Since we'll impersonate customers' SAs in our Terragrunt jobs, those accounts will need permission to create buckets in the customer-dedicated projects. Why buckets? Because those buckets will store the Terraform state file of the modules invoked.

(Too many buckets, buckets everywhere, maybe I should have chosen something else for the "solution"...)

gcloud projects add-iam-policy-binding prj-customer1-dedicated --member="serviceAccount:customer1-solution-sa@prj-customer1-outside-org.iam.gserviceaccount.com" --role="roles/storage.admin"

And, finally, we need to grant the SA attached to the customer-dedicated CB triggers the ability to impersonate them (remember, in one of the previous steps we granted SP members the SA Admin role, necessary to execute the commands below).

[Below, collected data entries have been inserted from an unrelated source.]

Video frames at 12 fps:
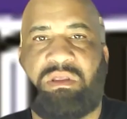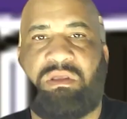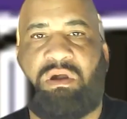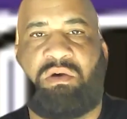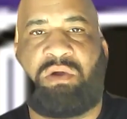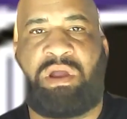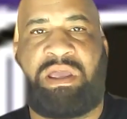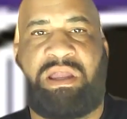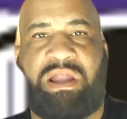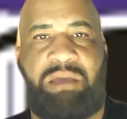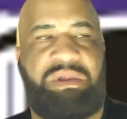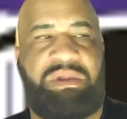All right.
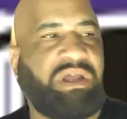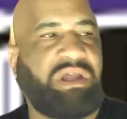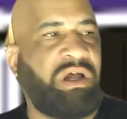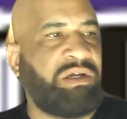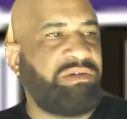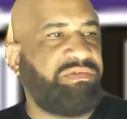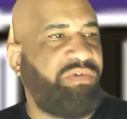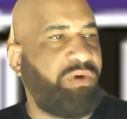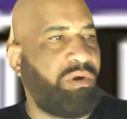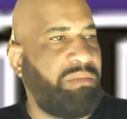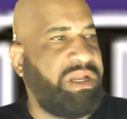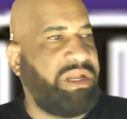I've been gone
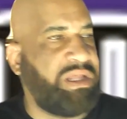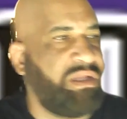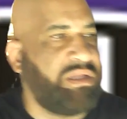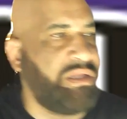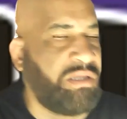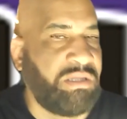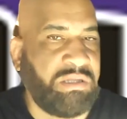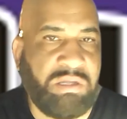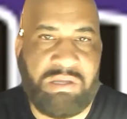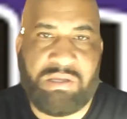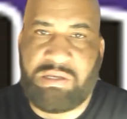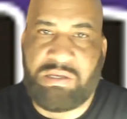for a minute.
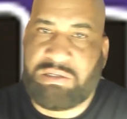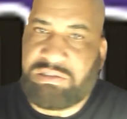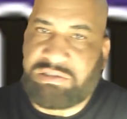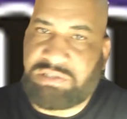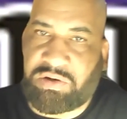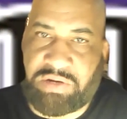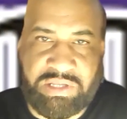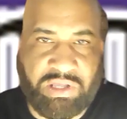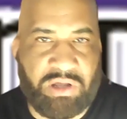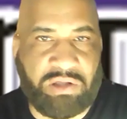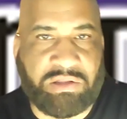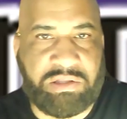Sorry, y'all.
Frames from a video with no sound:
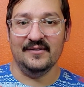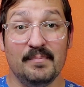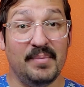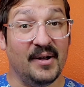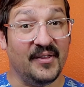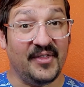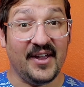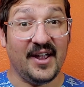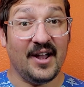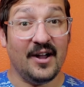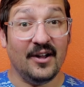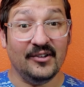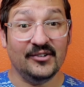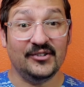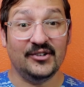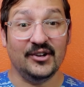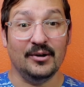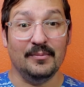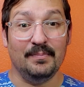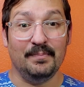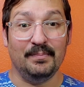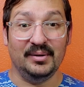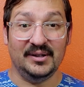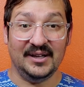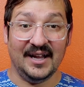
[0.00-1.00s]
but they also
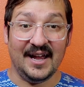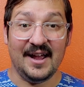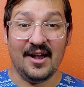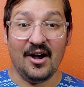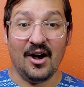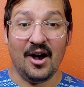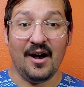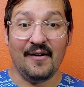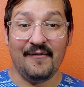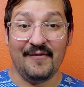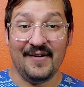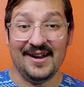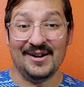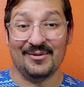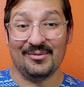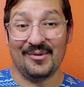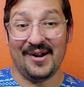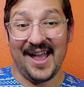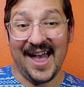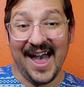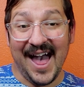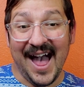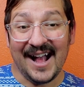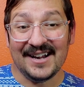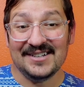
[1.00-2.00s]
play off and
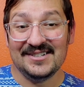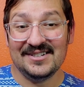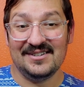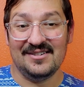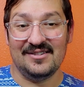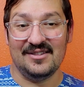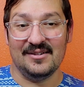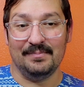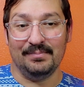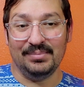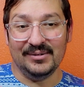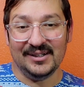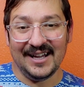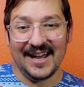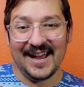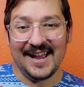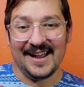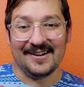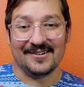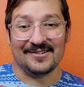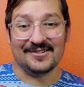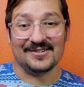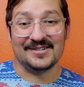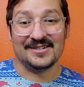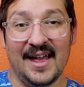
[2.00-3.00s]
react to the
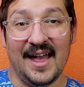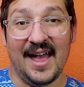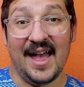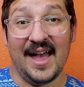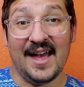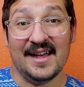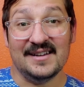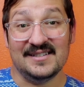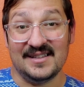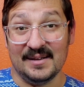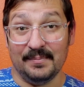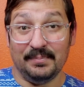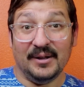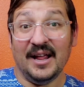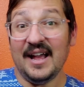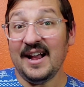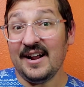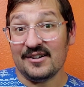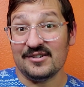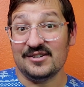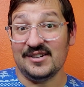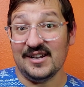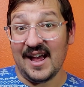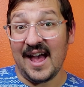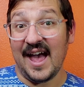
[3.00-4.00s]
players as the
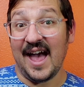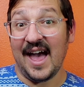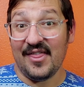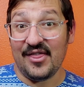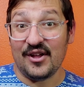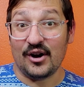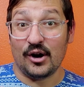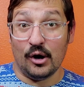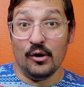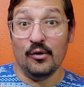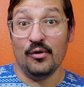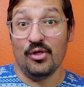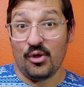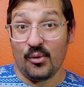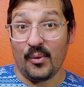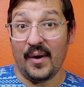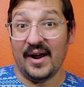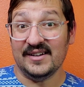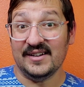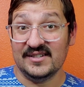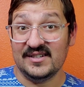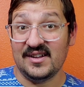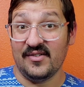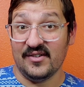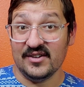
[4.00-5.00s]
players add their own threads to the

gcloud iam service-accounts add-iam-policy-binding customer1-solution-sa@prj-customer1-outside-org.iam.gserviceaccount.com --member="serviceAccount:customer-1-cb-exec-check@prj-customer1-dedicated.iam.gserviceaccount.com" --role="roles/iam.serviceAccountTokenCreator" --project prj-customer1-outside-org

Note. Here we grant a role to the check account: customer-1-cb-exec-check@prj-customer1-dedicated.iam.gserviceaccount.com . As you may remember from the first article, check environment means "don't deploy on customer's perimeter". Consequently, the Token Creator role for this SA is not needed. I'm including it for demonstration purposes because I want to show the onboarding phase in full. It will become necessary for dev, prod etc environments.

Conclusion

In this article, I went through all of the steps necessary to "onboard" a customer to the solution, i.e. create all the resources needed to start operations and the management of the infrastructure.